Nus bersama rekan-rekan guru lain melakukan aktivitas seperti biasa, tidak ada yang berbeda.

Usai mengajar, mereka kembali ke kompleks perumahan guru untuk beristirahat. Nus tiba-tiba terbangun oleh suara teriakan yang berasal dari luar rumahnya.

Advertisement

Saat melirik ke luar, dia melihat belasan orang yang menggunakan penutup muka dan membawa senjata tajam berada di depan rumahnya.

Mereka, ujarnya, lalu melempari kaca rumahnya hingga pecah.

Nus dan rekan-rekannya panik. Mereka lalu mencoba keluar dari rumah untuk melarikan diri.

“Teman-teman guru ada [keluar] dari pintu depan. Saya pintu belakang, lompat,” kenang Nus saat ditemui BBC Indonesia di Jayapura, Papua, Senin (24/03).

Nus adalah nama panggilannya. (BBC News Indonesia memilih tidak mengungkap identitas lengkapnya dengan alasan keamanan).

Saat dirinya keluar dari rumah, beberapa pelaku mengayunkan dan melempar parang yang panjang ke arahnya. Dia mampu menghindar. Parang itu mengenai tas yang dia bawa.

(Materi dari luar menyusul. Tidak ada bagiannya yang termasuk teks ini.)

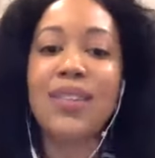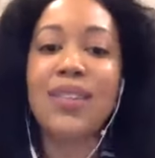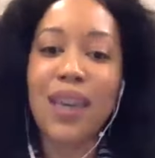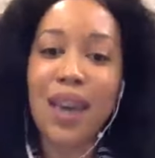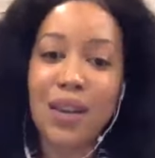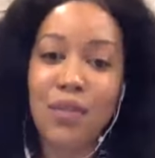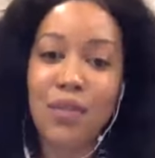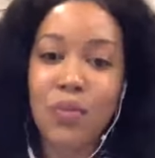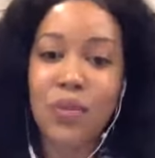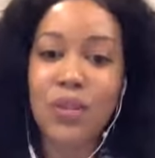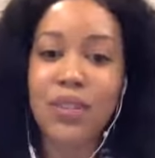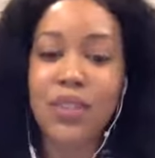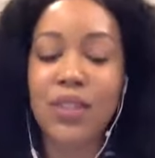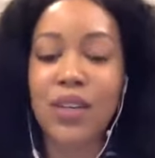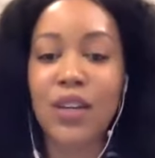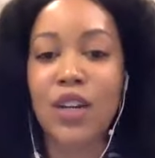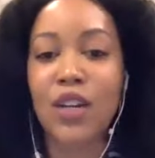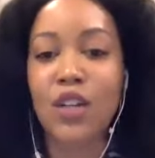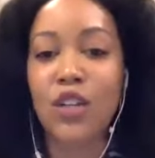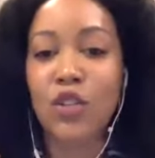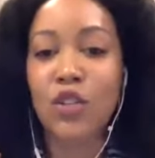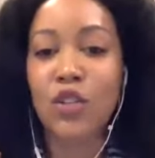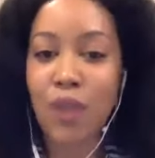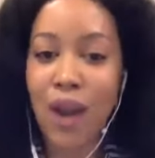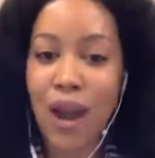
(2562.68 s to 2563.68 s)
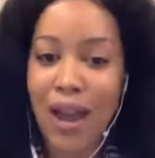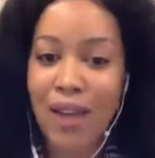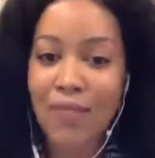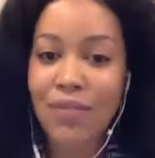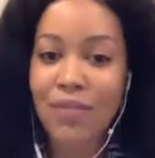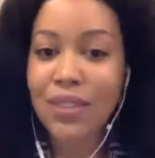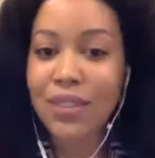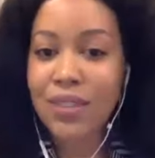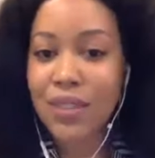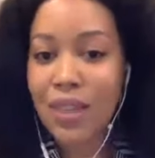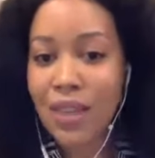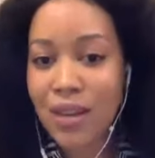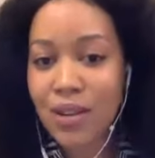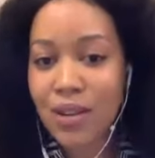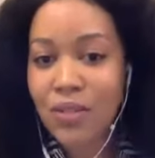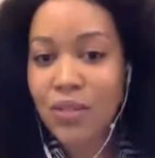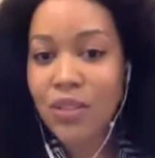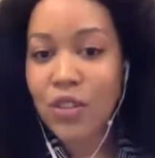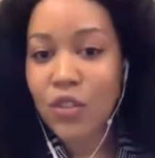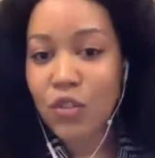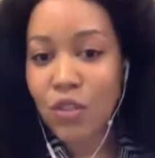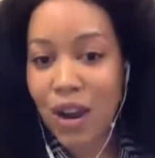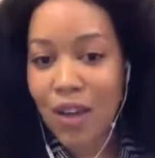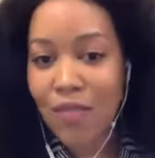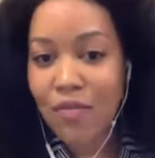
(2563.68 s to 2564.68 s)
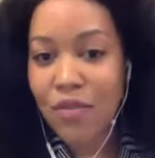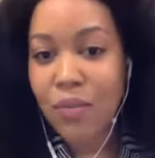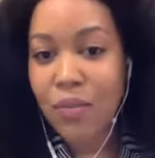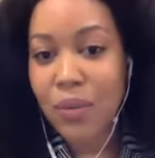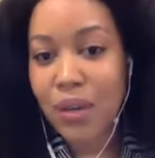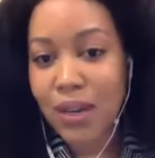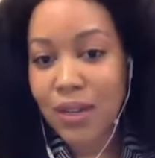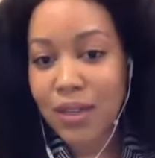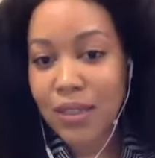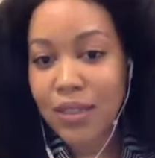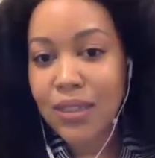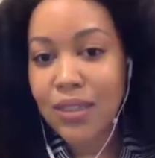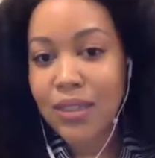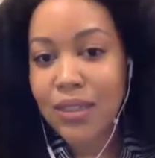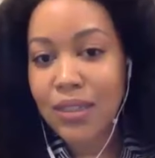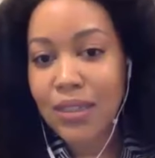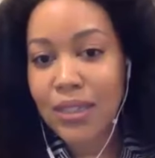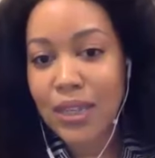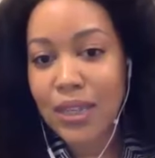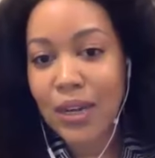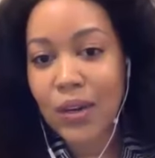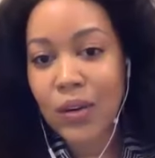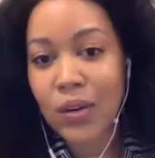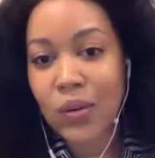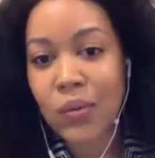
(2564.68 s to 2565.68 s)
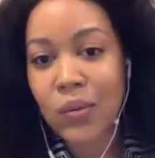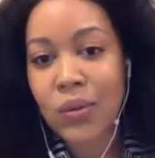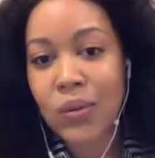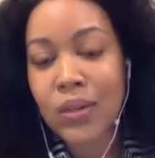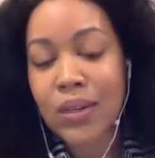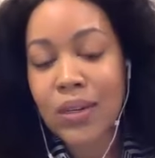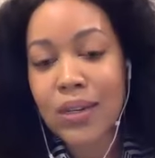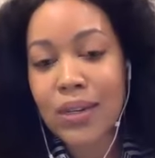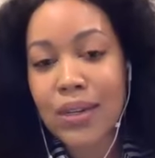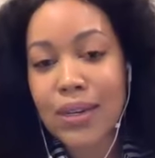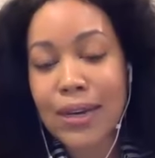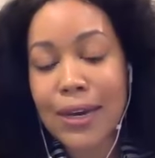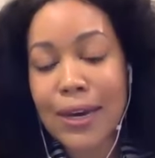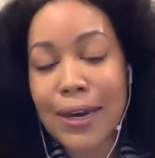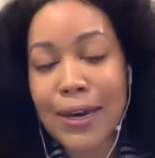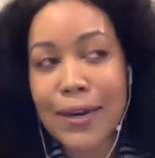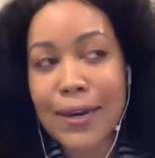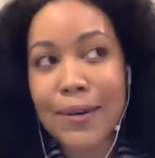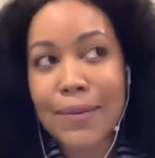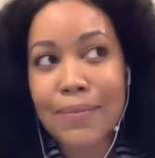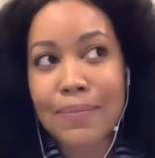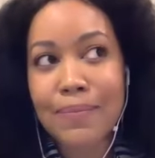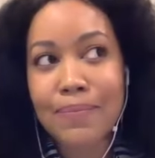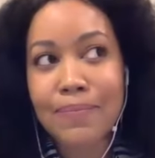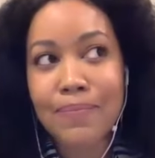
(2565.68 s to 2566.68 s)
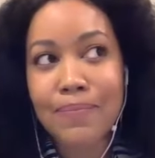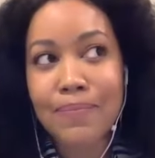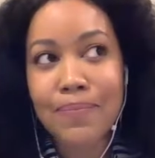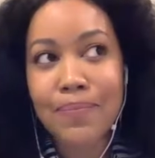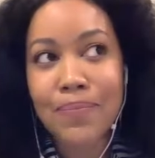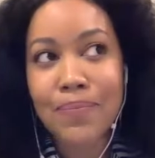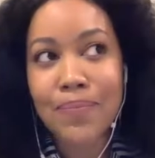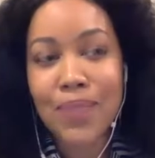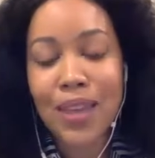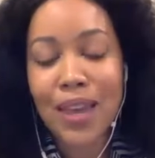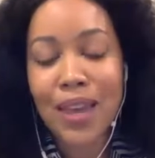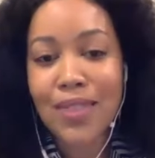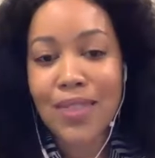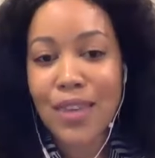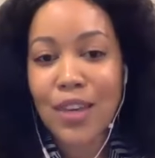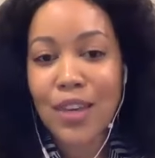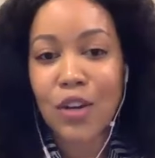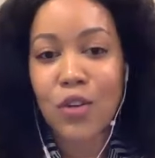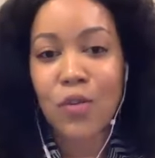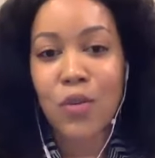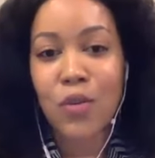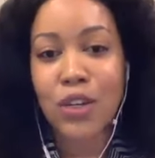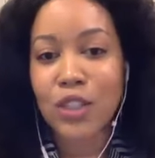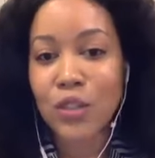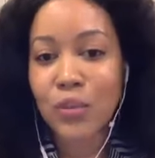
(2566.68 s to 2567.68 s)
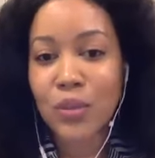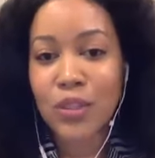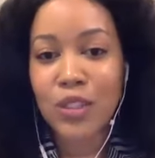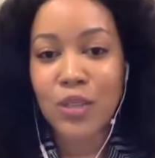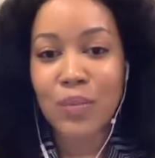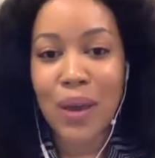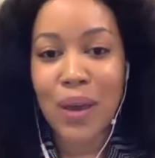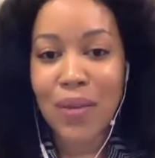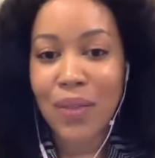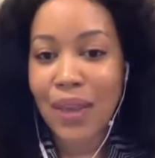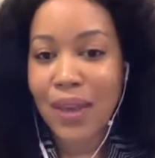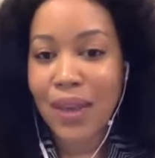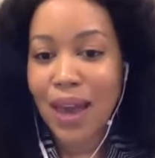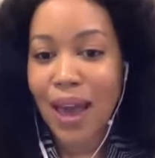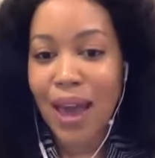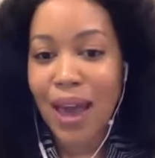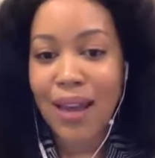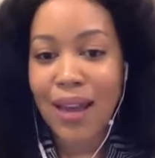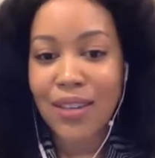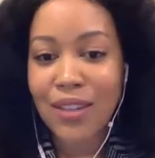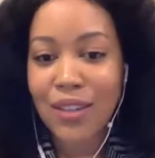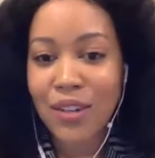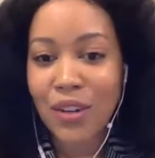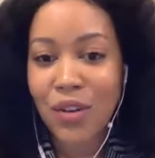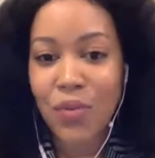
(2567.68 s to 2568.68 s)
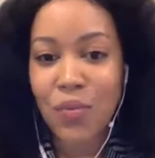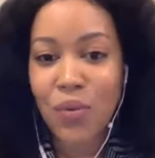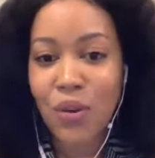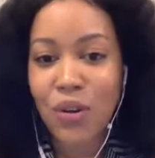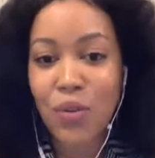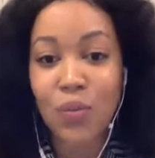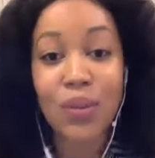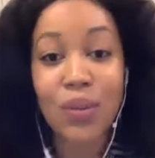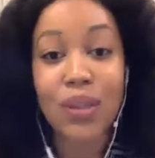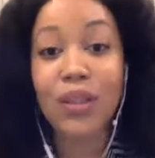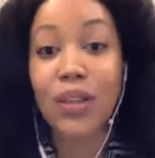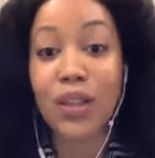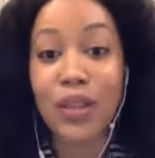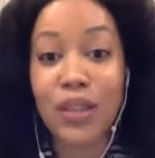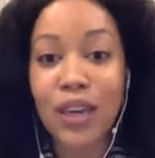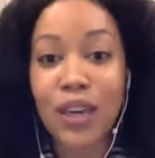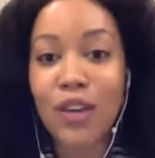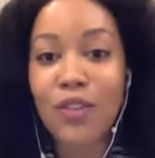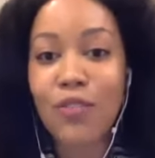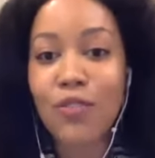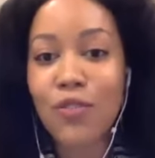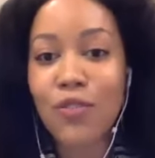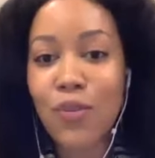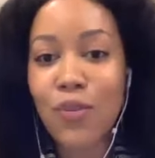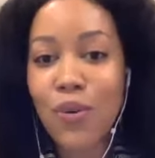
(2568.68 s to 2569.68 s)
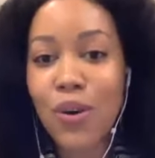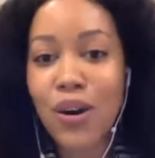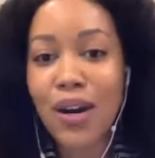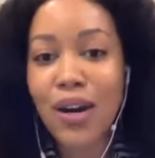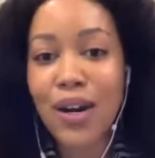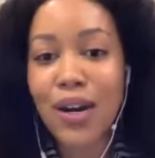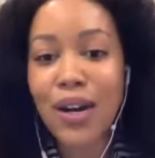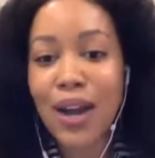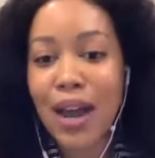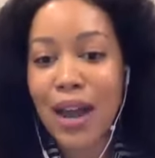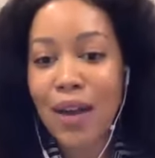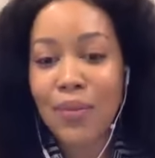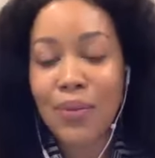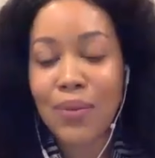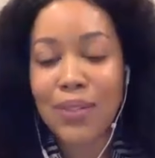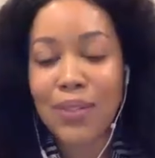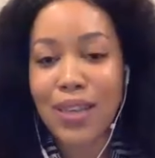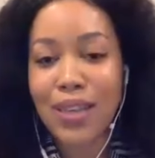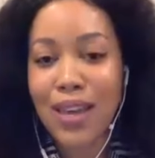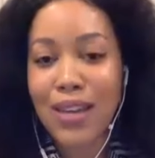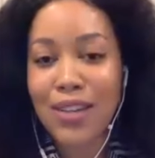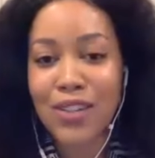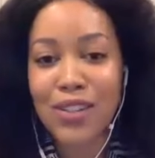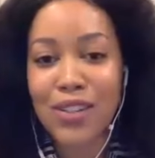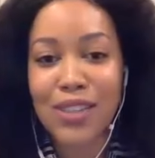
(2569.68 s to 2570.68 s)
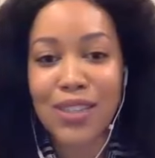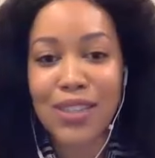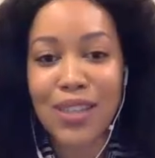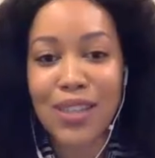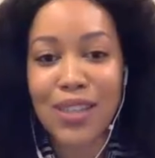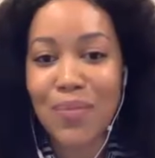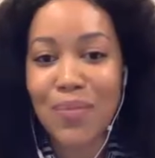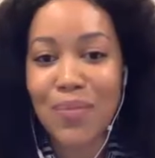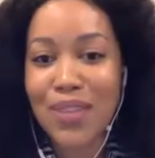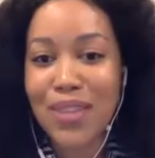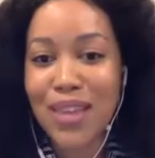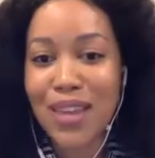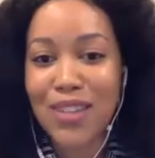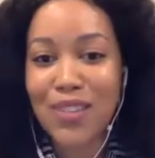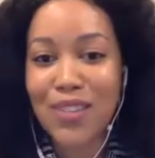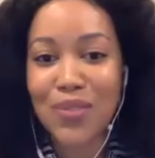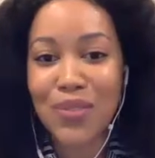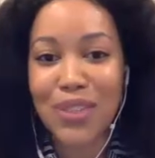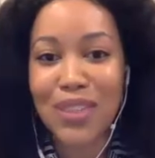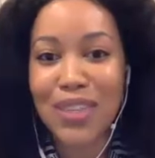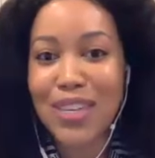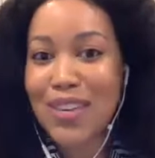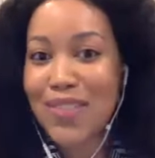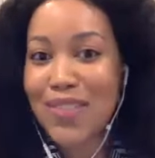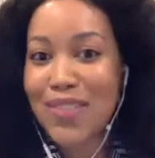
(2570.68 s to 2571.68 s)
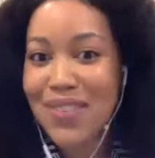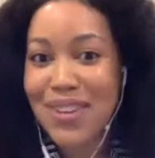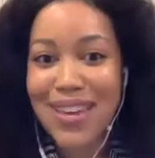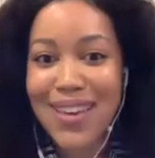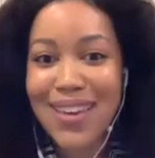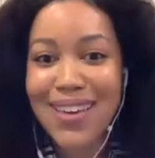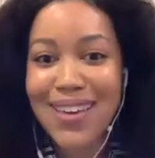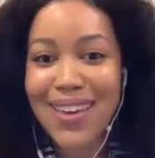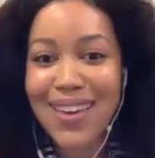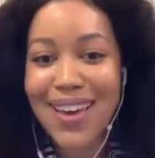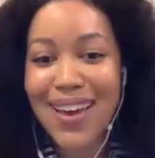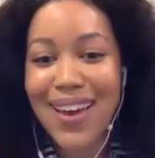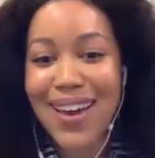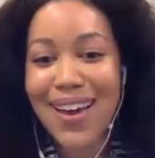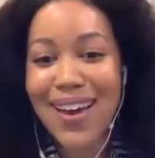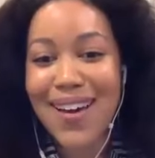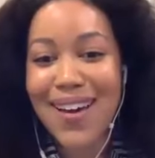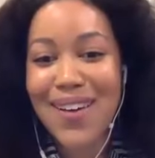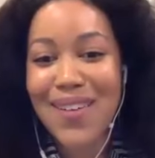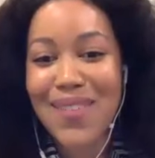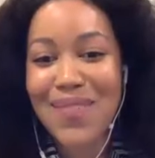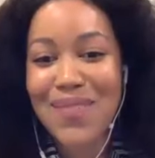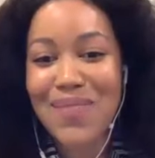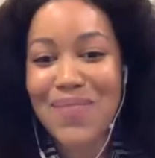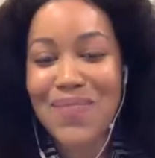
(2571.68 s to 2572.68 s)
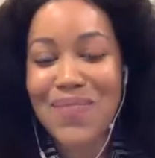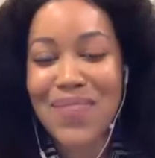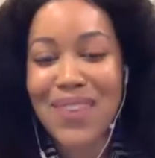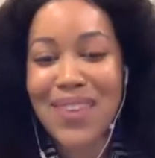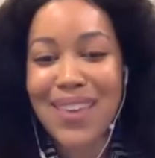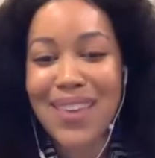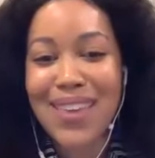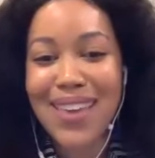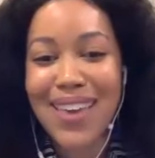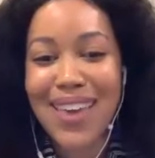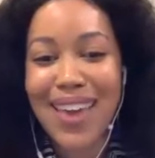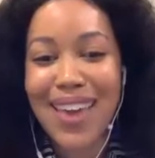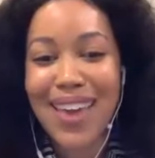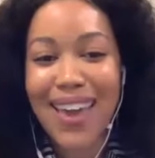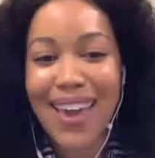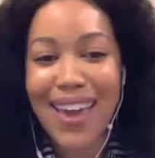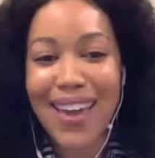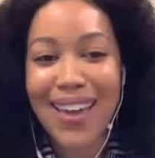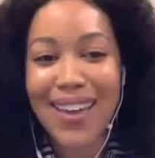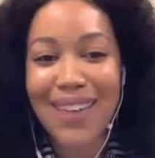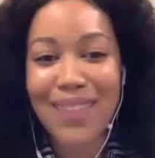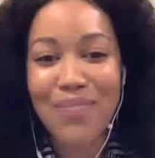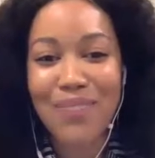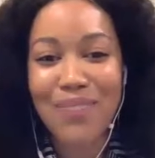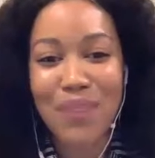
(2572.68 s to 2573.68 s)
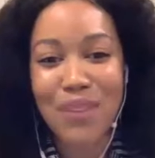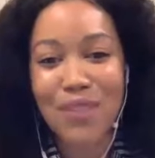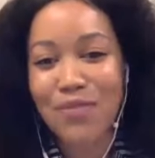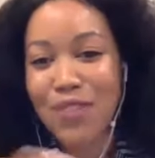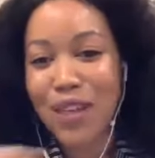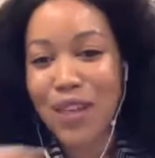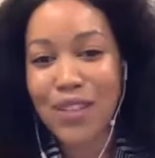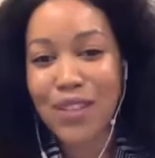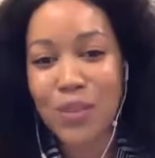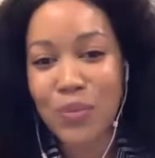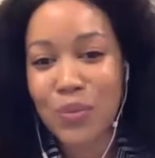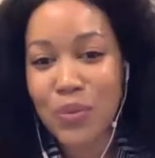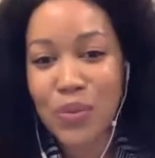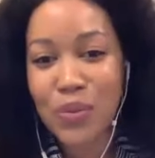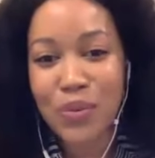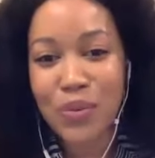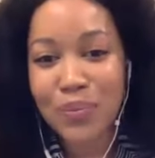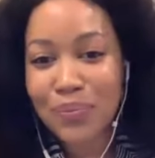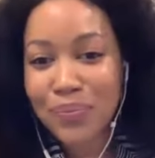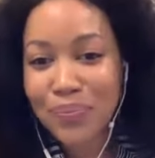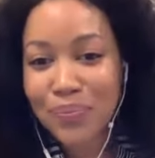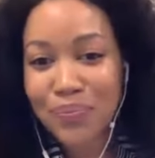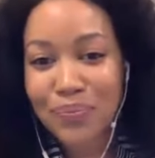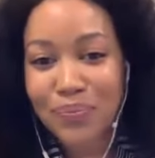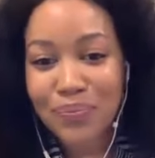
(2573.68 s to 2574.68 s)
get what's going to drive the sales and drive the bus. So I think your question was about how, what are we looking for? I would say just something that's really unique and being flexible.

“Tuhan tolong saya, mereka buang parang tidak kena, hanya tas saja,” katanya yang telah menjadi guru sejak 2023 di bawah Yayasan Serapim Care.

Terdapat total sembilan guru dari Yayasan Serafim yang mengajar di SD YPK Anggruk. Saat kejadian, satu orang tengah berada di Jayapura, sementara delapan lainnya berada di Anggruk.

Dari jumlah itu, enam orang guru berasal dari luar Papua, dan dua guru orang asli Papua. Selain mereka, ada dua tenaga kesehatan di lokasi kejadian.

Nus melanjutkan, dia pun berlari masuk ke dalam hutan. Dua orang pelaku mengejarnya dari belakang. Namun, dia mampu bersembunyi.

Berjam-jam di hutan, dia kembali ke desa dan melihat beberapa bangunan telah dibakar.

“Mereka [pelaku] rencana jahat untuk kasih mati. Tapi Tuhan tolong kami. Kami berhasil melarikan diri walaupun ada yang terluka,” katanya.

Nus mengatakan, terdapat beberapa rekannya yang terluka akibat serangan. Para korban itu lalu dibawa ke pusat kesehatan di sana untuk mendapatkan perawatan.

“Kita obati teman-teman dan kita kasih aman mereka semua, tenang, dan bisa tidur,” katanya.

Nus dan rekannya melewati malam di rumah sakit dengan penuh rasa was-was, takut serangan kembali datang.

Pagi harinya, dia dan rekannya lalu mengganti perban para korban yang terluka.

Saat mereka tengah beraktivitas, sekitar pukul delapan pagi, para pelaku kembali datang dan melakukan serangan kedua.

“Orang [pelaku] yang sama, kami tidak bisa tahan di dalam ruangan. Saya bilang sudah datang [pelaku], jadi harus kami lari, tapi harus ditutup pintu teman-teman kita ini, supaya mereka jangan tusuk lagi. Kalau tusuk lagi itu mereka sudah meninggal,” katanya.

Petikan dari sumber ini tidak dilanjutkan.